§ SOURCE DATA

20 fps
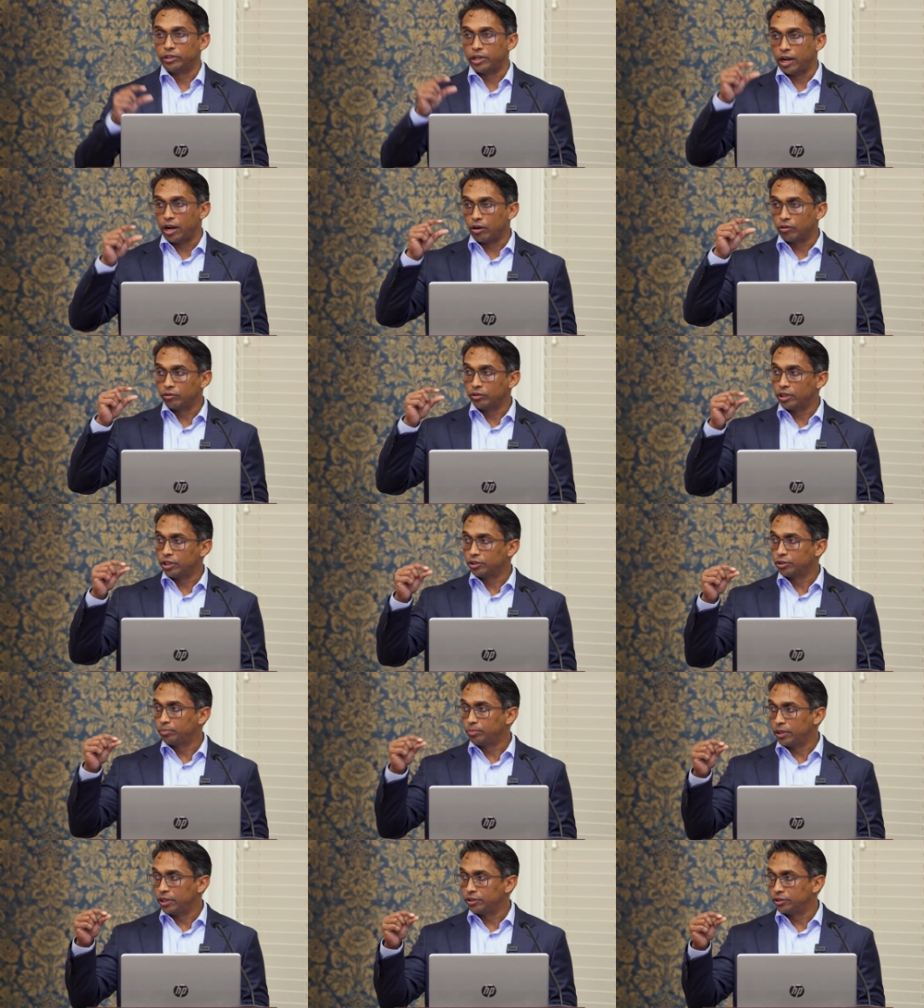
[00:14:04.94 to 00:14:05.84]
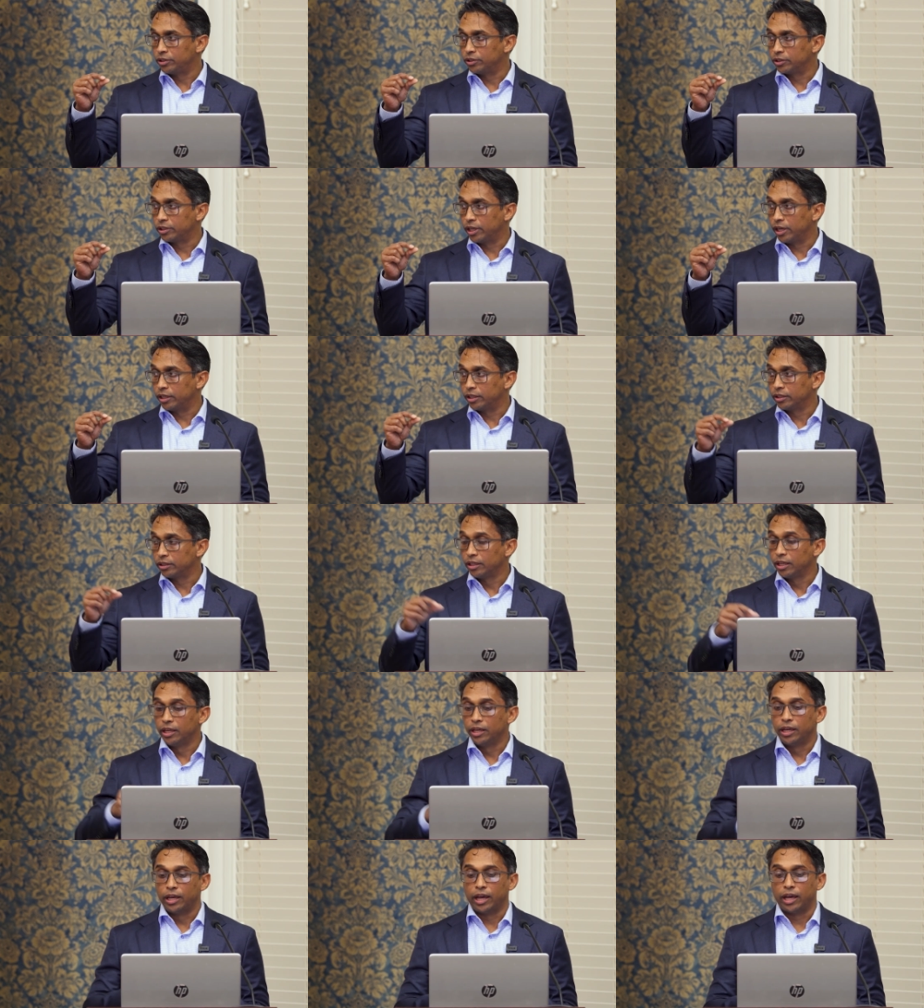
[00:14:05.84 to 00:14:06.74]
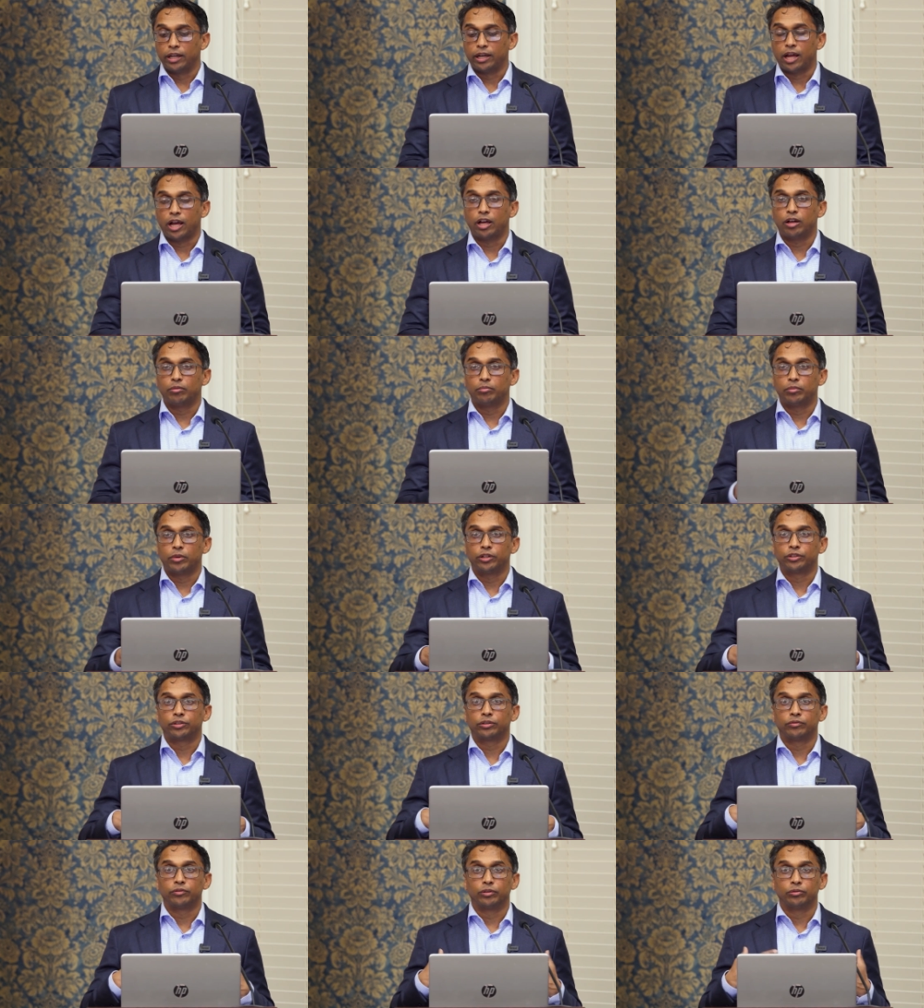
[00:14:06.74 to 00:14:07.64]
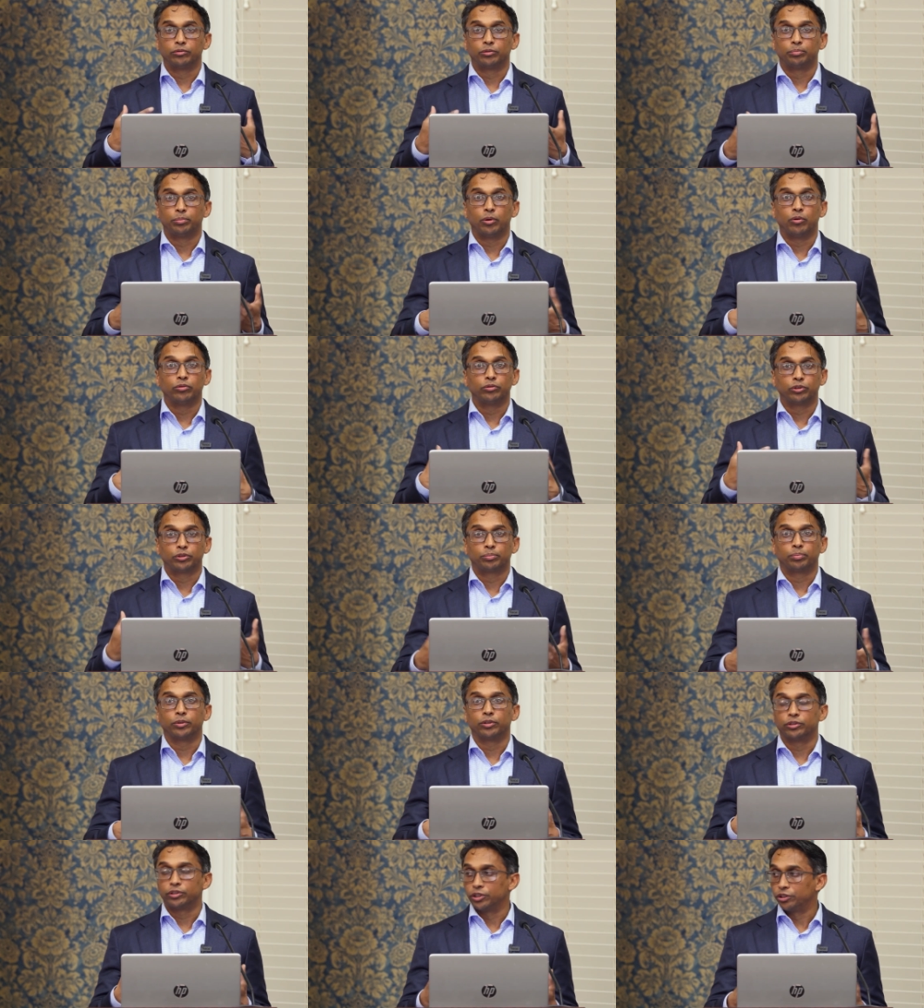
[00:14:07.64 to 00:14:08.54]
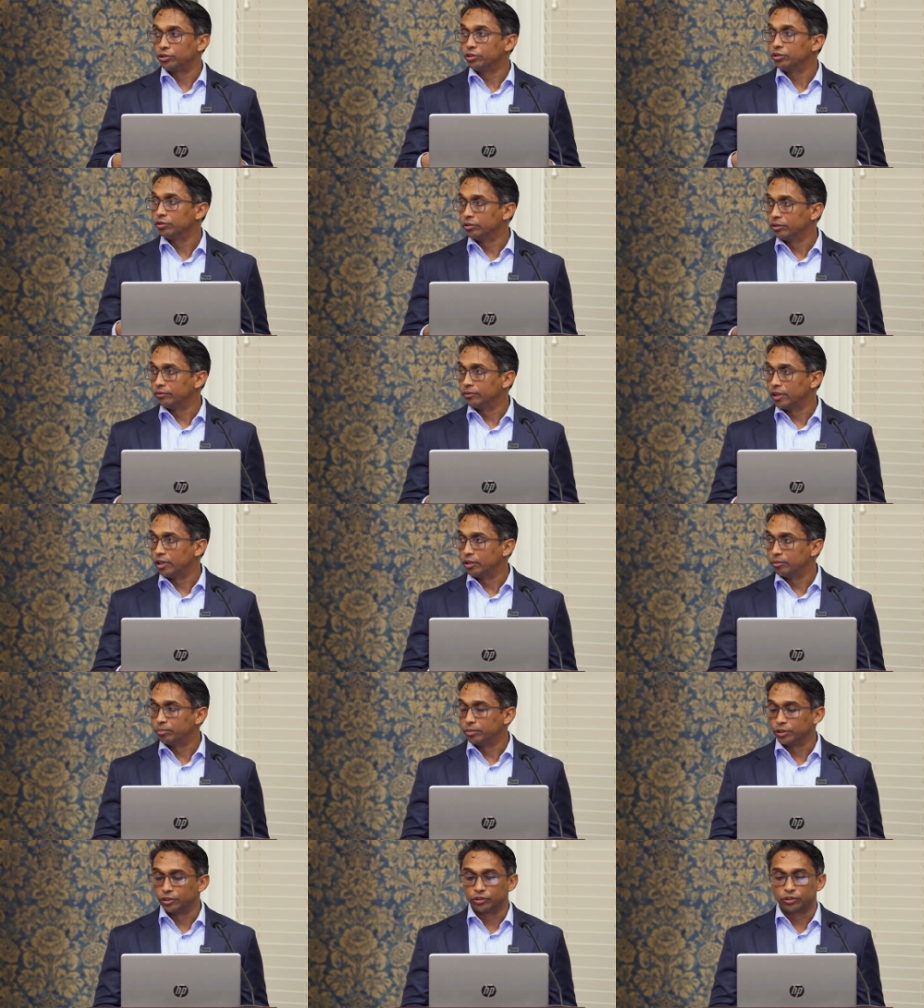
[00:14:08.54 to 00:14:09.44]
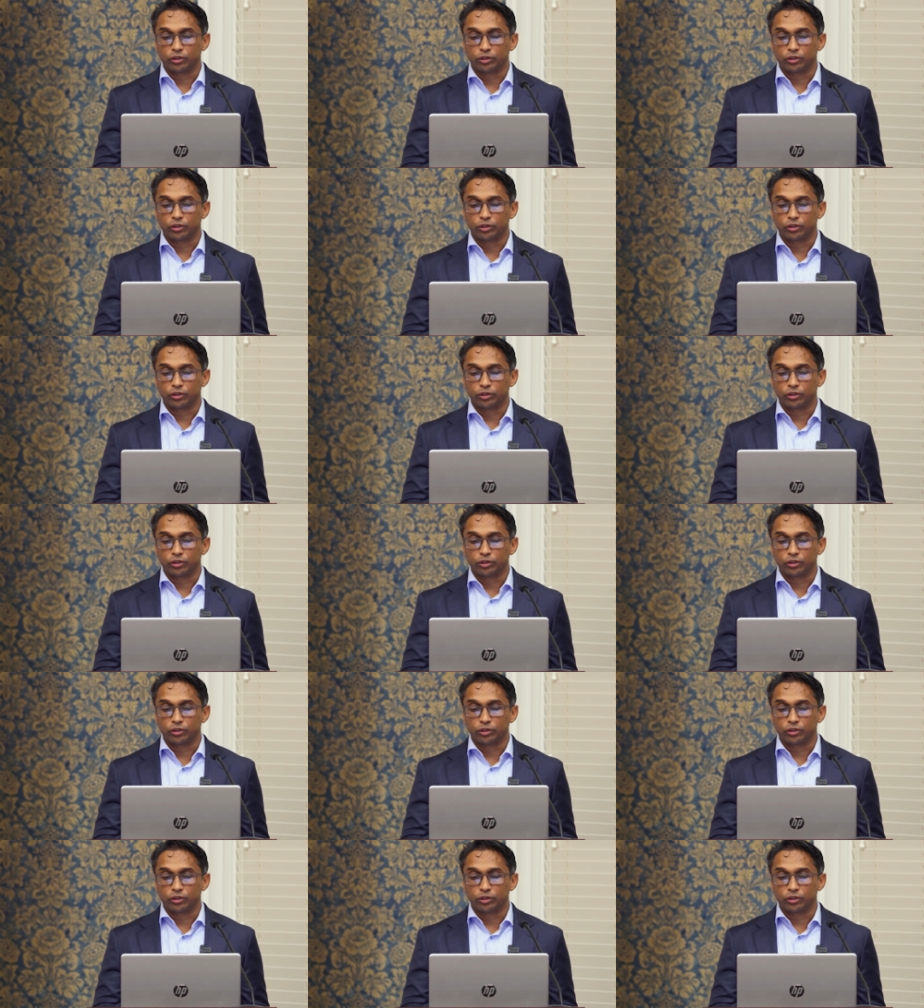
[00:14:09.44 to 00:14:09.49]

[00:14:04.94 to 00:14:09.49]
narrow that space is getting and how much of those bone spurs that you're developing.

§ EXERCISE PROMPT
Your task is to transcribe all of the records precisely, with no images included.

§ EXERCISE ANSWER
20 fps
[00:14:04.94 to 00:14:05.84]
[00:14:05.84 to 00:14:06.74]
[00:14:06.74 to 00:14:07.64]
[00:14:07.64 to 00:14:08.54]
[00:14:08.54 to 00:14:09.44]
[00:14:09.44 to 00:14:09.49]

[00:14:04.94 to 00:14:09.49]
narrow that space is getting and how much of those bone spurs that you're developing.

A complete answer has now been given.